## Records for the task
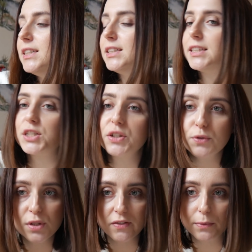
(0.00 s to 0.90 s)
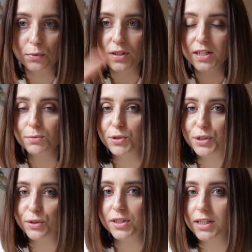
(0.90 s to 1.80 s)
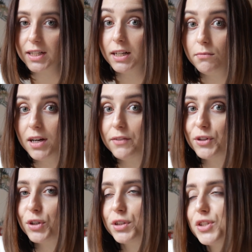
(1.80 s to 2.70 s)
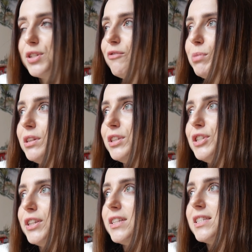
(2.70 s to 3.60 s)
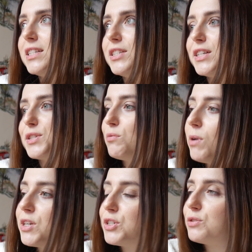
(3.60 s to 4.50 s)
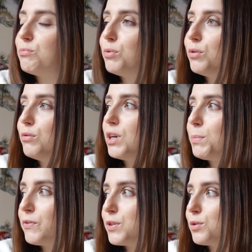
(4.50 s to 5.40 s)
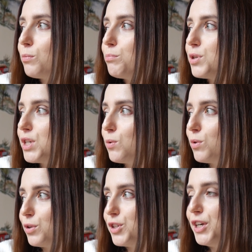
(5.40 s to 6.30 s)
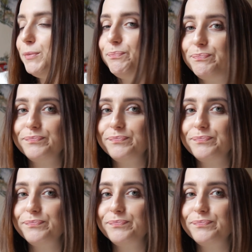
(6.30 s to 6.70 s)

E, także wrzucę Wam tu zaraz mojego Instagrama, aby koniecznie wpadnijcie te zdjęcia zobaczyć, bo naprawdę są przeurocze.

## Work task
Repeat every line of the data above exactly, but drop the pictures.

## Written response
(0.00 s to 0.90 s)
(0.90 s to 1.80 s)
(1.80 s to 2.70 s)
(2.70 s to 3.60 s)
(3.60 s to 4.50 s)
(4.50 s to 5.40 s)
(5.40 s to 6.30 s)
(6.30 s to 6.70 s)

E, także wrzucę Wam tu zaraz mojego Instagrama, aby koniecznie wpadnijcie te zdjęcia zobaczyć, bo naprawdę są przeurocze.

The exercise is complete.